Extracted data entries:

>>>

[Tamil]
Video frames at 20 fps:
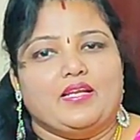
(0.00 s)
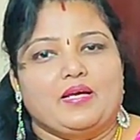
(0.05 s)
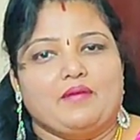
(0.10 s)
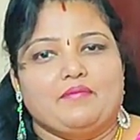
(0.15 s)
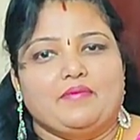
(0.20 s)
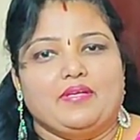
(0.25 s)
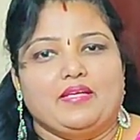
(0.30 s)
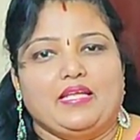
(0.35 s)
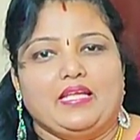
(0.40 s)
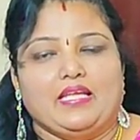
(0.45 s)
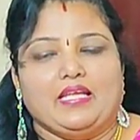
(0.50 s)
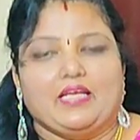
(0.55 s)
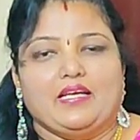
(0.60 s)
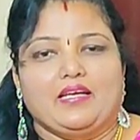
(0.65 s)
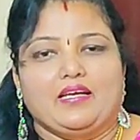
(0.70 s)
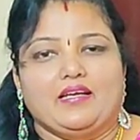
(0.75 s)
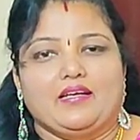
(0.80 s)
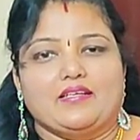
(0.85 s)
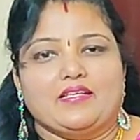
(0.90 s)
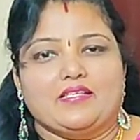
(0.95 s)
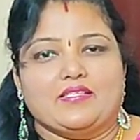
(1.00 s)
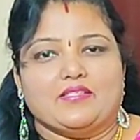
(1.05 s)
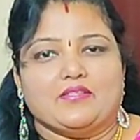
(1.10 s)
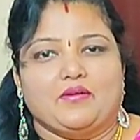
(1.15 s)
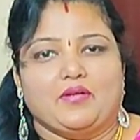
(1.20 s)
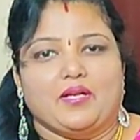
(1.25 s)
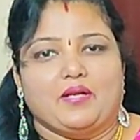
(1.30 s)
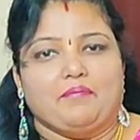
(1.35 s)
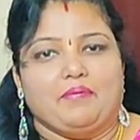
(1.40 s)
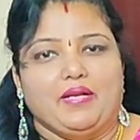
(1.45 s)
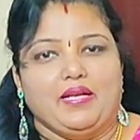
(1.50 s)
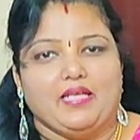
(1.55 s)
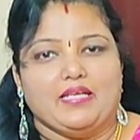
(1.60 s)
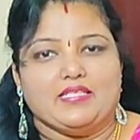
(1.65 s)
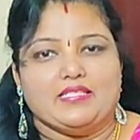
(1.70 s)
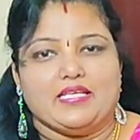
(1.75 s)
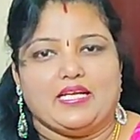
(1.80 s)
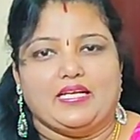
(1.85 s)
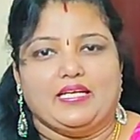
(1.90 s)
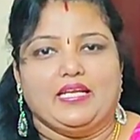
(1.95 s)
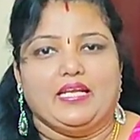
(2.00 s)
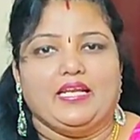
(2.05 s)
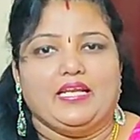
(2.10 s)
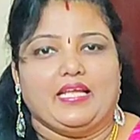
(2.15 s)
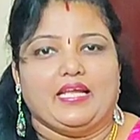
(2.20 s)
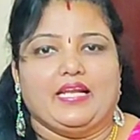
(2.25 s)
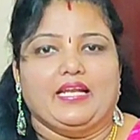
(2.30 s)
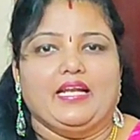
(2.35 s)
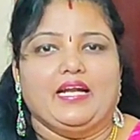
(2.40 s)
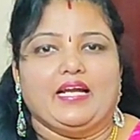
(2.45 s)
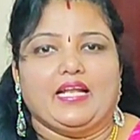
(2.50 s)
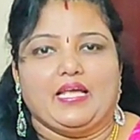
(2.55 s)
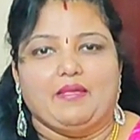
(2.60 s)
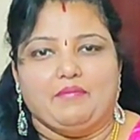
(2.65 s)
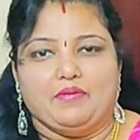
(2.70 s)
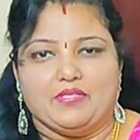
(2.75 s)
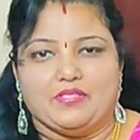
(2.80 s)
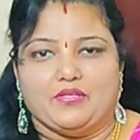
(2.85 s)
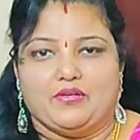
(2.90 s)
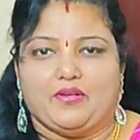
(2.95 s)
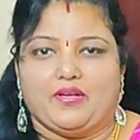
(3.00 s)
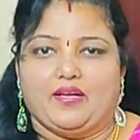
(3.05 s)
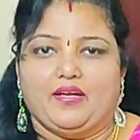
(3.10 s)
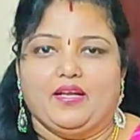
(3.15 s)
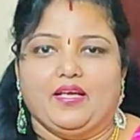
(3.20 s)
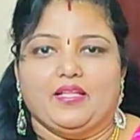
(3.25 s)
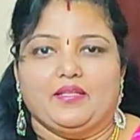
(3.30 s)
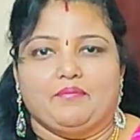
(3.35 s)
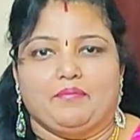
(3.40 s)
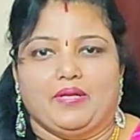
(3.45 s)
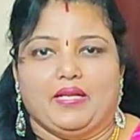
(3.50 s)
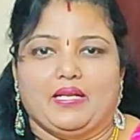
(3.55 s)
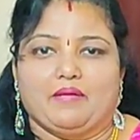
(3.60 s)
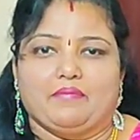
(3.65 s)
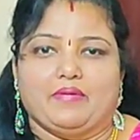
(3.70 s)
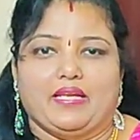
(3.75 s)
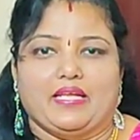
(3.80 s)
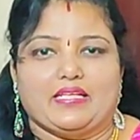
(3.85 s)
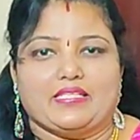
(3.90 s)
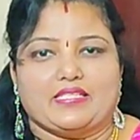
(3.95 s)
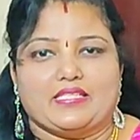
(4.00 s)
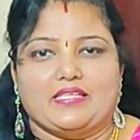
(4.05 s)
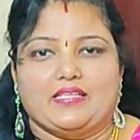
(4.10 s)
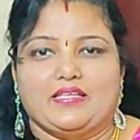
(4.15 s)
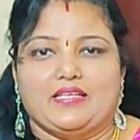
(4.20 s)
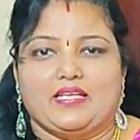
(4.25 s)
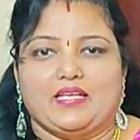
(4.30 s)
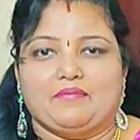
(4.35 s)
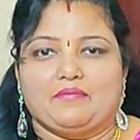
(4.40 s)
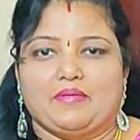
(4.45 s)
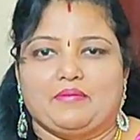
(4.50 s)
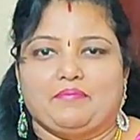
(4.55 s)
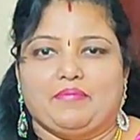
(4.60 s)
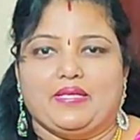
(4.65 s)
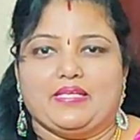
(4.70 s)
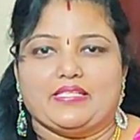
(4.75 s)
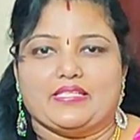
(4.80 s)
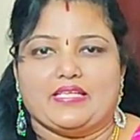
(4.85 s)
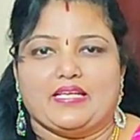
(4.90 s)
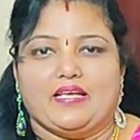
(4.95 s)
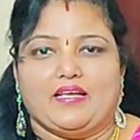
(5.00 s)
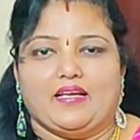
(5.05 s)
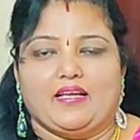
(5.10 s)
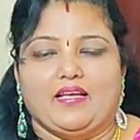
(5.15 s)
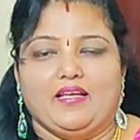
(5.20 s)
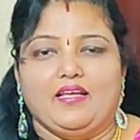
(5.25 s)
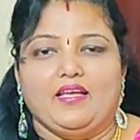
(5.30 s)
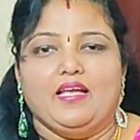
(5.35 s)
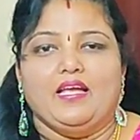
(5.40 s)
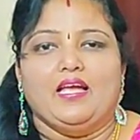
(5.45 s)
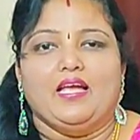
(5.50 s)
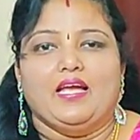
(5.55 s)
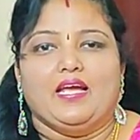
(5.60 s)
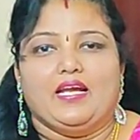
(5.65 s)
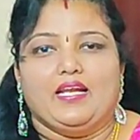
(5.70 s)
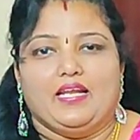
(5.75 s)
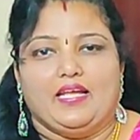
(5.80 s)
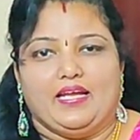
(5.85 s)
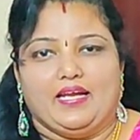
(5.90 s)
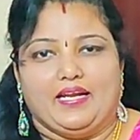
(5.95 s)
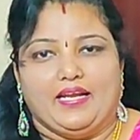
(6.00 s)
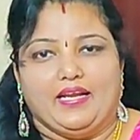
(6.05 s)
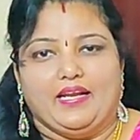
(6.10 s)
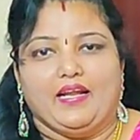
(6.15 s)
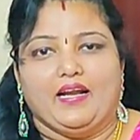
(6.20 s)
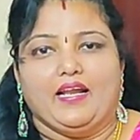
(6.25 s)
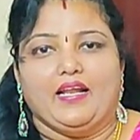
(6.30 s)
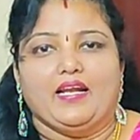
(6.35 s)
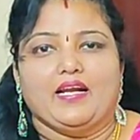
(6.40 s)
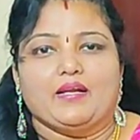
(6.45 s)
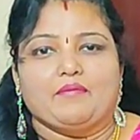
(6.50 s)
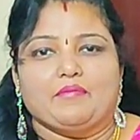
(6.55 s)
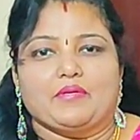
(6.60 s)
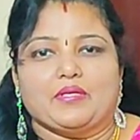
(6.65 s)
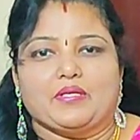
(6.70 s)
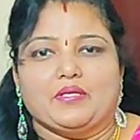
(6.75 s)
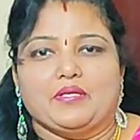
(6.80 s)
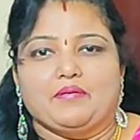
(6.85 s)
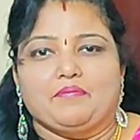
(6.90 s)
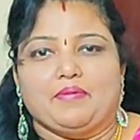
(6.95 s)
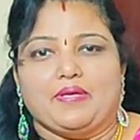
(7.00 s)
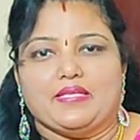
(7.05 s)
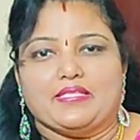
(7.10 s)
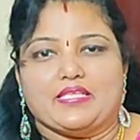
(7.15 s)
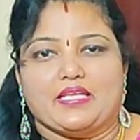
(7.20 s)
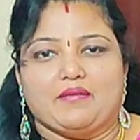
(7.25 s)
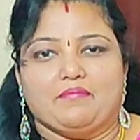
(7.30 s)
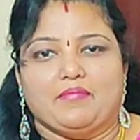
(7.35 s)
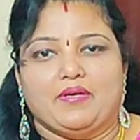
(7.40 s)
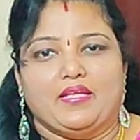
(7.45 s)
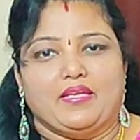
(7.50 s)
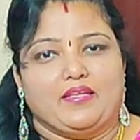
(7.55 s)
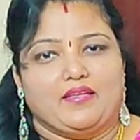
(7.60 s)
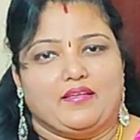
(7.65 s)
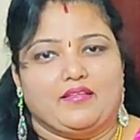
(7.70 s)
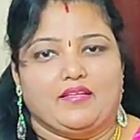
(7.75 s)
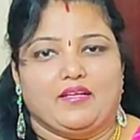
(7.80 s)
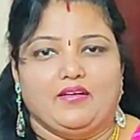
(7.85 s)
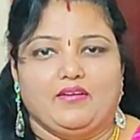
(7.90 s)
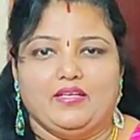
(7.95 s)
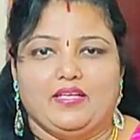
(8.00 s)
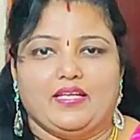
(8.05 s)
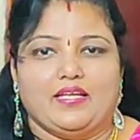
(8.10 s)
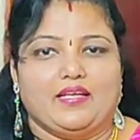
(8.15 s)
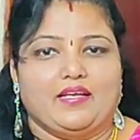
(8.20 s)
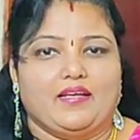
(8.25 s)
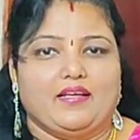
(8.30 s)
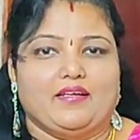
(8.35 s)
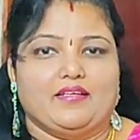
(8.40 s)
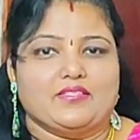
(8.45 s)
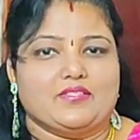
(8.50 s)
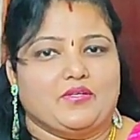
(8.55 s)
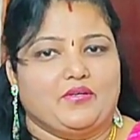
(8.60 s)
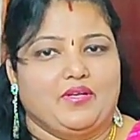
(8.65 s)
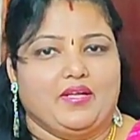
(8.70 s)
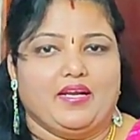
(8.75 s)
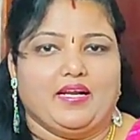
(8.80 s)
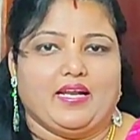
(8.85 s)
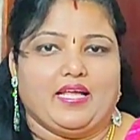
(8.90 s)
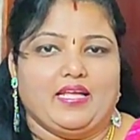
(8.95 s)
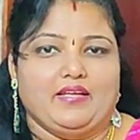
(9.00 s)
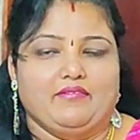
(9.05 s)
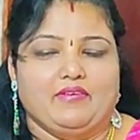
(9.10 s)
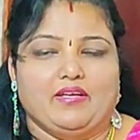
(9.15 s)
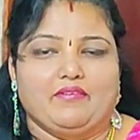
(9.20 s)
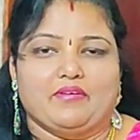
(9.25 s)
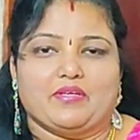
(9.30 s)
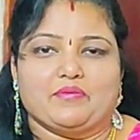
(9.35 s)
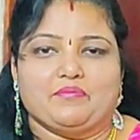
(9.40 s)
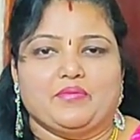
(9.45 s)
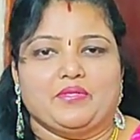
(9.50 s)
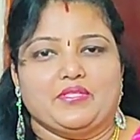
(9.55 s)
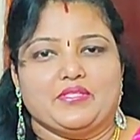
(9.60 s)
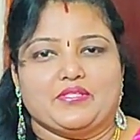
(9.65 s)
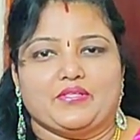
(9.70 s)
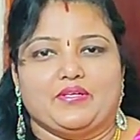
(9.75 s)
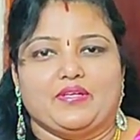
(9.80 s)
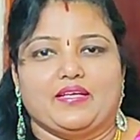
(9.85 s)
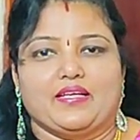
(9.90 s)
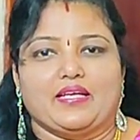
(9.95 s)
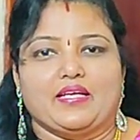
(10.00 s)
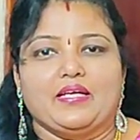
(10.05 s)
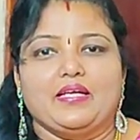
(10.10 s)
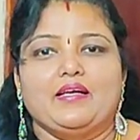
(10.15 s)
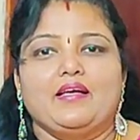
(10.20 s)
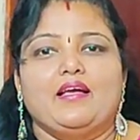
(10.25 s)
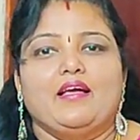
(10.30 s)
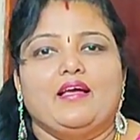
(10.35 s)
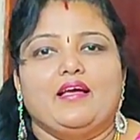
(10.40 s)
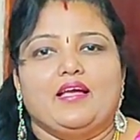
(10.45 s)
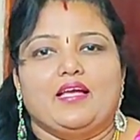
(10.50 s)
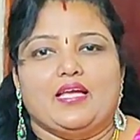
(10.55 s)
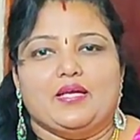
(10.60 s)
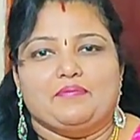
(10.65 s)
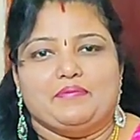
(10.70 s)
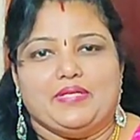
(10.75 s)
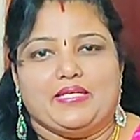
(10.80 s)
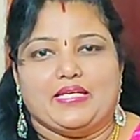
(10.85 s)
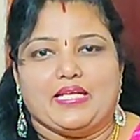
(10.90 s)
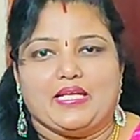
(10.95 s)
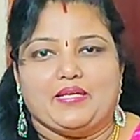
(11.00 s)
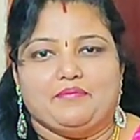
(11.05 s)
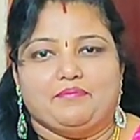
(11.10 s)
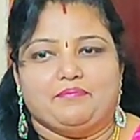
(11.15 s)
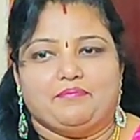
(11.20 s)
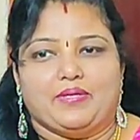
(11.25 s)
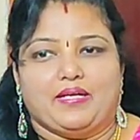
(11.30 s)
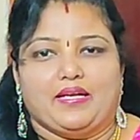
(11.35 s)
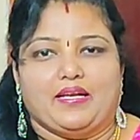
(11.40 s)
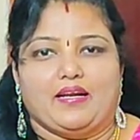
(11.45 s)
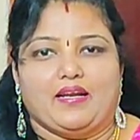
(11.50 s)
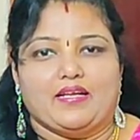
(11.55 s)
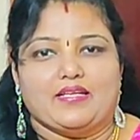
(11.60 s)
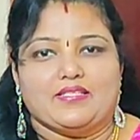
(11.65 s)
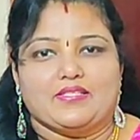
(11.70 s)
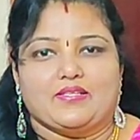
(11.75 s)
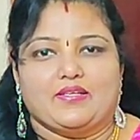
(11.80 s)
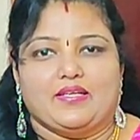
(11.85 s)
நம்ம நீங்கள் சொல்கிறப்படி நான் சண்டே நீங்கள் என்ன டைமிங் சொல்கிறீங்களோ அதுபடி நம்ம நெக்ஸ்ட்டு நம்ம பேசலாங்க இல்லை இட நாளையில் நமக்கு பேசுகிற மாதிரி இருந்தாலும் நீங்கள் சொல்லுங்கள் லைவில் வரும்போது சொல்லுங்கள் எப்படி டைம் பண்ணலான்னு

<<<

Action item: Without the pictures, return the entries exactly as they appear.

Task response:
[Tamil]
Video frames at 20 fps:
(0.00 s)
(0.05 s)
(0.10 s)
(0.15 s)
(0.20 s)
(0.25 s)
(0.30 s)
(0.35 s)
(0.40 s)
(0.45 s)
(0.50 s)
(0.55 s)
(0.60 s)
(0.65 s)
(0.70 s)
(0.75 s)
(0.80 s)
(0.85 s)
(0.90 s)
(0.95 s)
(1.00 s)
(1.05 s)
(1.10 s)
(1.15 s)
(1.20 s)
(1.25 s)
(1.30 s)
(1.35 s)
(1.40 s)
(1.45 s)
(1.50 s)
(1.55 s)
(1.60 s)
(1.65 s)
(1.70 s)
(1.75 s)
(1.80 s)
(1.85 s)
(1.90 s)
(1.95 s)
(2.00 s)
(2.05 s)
(2.10 s)
(2.15 s)
(2.20 s)
(2.25 s)
(2.30 s)
(2.35 s)
(2.40 s)
(2.45 s)
(2.50 s)
(2.55 s)
(2.60 s)
(2.65 s)
(2.70 s)
(2.75 s)
(2.80 s)
(2.85 s)
(2.90 s)
(2.95 s)
(3.00 s)
(3.05 s)
(3.10 s)
(3.15 s)
(3.20 s)
(3.25 s)
(3.30 s)
(3.35 s)
(3.40 s)
(3.45 s)
(3.50 s)
(3.55 s)
(3.60 s)
(3.65 s)
(3.70 s)
(3.75 s)
(3.80 s)
(3.85 s)
(3.90 s)
(3.95 s)
(4.00 s)
(4.05 s)
(4.10 s)
(4.15 s)
(4.20 s)
(4.25 s)
(4.30 s)
(4.35 s)
(4.40 s)
(4.45 s)
(4.50 s)
(4.55 s)
(4.60 s)
(4.65 s)
(4.70 s)
(4.75 s)
(4.80 s)
(4.85 s)
(4.90 s)
(4.95 s)
(5.00 s)
(5.05 s)
(5.10 s)
(5.15 s)
(5.20 s)
(5.25 s)
(5.30 s)
(5.35 s)
(5.40 s)
(5.45 s)
(5.50 s)
(5.55 s)
(5.60 s)
(5.65 s)
(5.70 s)
(5.75 s)
(5.80 s)
(5.85 s)
(5.90 s)
(5.95 s)
(6.00 s)
(6.05 s)
(6.10 s)
(6.15 s)
(6.20 s)
(6.25 s)
(6.30 s)
(6.35 s)
(6.40 s)
(6.45 s)
(6.50 s)
(6.55 s)
(6.60 s)
(6.65 s)
(6.70 s)
(6.75 s)
(6.80 s)
(6.85 s)
(6.90 s)
(6.95 s)
(7.00 s)
(7.05 s)
(7.10 s)
(7.15 s)
(7.20 s)
(7.25 s)
(7.30 s)
(7.35 s)
(7.40 s)
(7.45 s)
(7.50 s)
(7.55 s)
(7.60 s)
(7.65 s)
(7.70 s)
(7.75 s)
(7.80 s)
(7.85 s)
(7.90 s)
(7.95 s)
(8.00 s)
(8.05 s)
(8.10 s)
(8.15 s)
(8.20 s)
(8.25 s)
(8.30 s)
(8.35 s)
(8.40 s)
(8.45 s)
(8.50 s)
(8.55 s)
(8.60 s)
(8.65 s)
(8.70 s)
(8.75 s)
(8.80 s)
(8.85 s)
(8.90 s)
(8.95 s)
(9.00 s)
(9.05 s)
(9.10 s)
(9.15 s)
(9.20 s)
(9.25 s)
(9.30 s)
(9.35 s)
(9.40 s)
(9.45 s)
(9.50 s)
(9.55 s)
(9.60 s)
(9.65 s)
(9.70 s)
(9.75 s)
(9.80 s)
(9.85 s)
(9.90 s)
(9.95 s)
(10.00 s)
(10.05 s)
(10.10 s)
(10.15 s)
(10.20 s)
(10.25 s)
(10.30 s)
(10.35 s)
(10.40 s)
(10.45 s)
(10.50 s)
(10.55 s)
(10.60 s)
(10.65 s)
(10.70 s)
(10.75 s)
(10.80 s)
(10.85 s)
(10.90 s)
(10.95 s)
(11.00 s)
(11.05 s)
(11.10 s)
(11.15 s)
(11.20 s)
(11.25 s)
(11.30 s)
(11.35 s)
(11.40 s)
(11.45 s)
(11.50 s)
(11.55 s)
(11.60 s)
(11.65 s)
(11.70 s)
(11.75 s)
(11.80 s)
(11.85 s)
நம்ம நீங்கள் சொல்கிறப்படி நான் சண்டே நீங்கள் என்ன டைமிங் சொல்கிறீங்களோ அதுபடி நம்ம நெக்ஸ்ட்டு நம்ம பேசலாங்க இல்லை இட நாளையில் நமக்கு பேசுகிற மாதிரி இருந்தாலும் நீங்கள் சொல்லுங்கள் லைவில் வரும்போது சொல்லுங்கள் எப்படி டைம் பண்ணலான்னு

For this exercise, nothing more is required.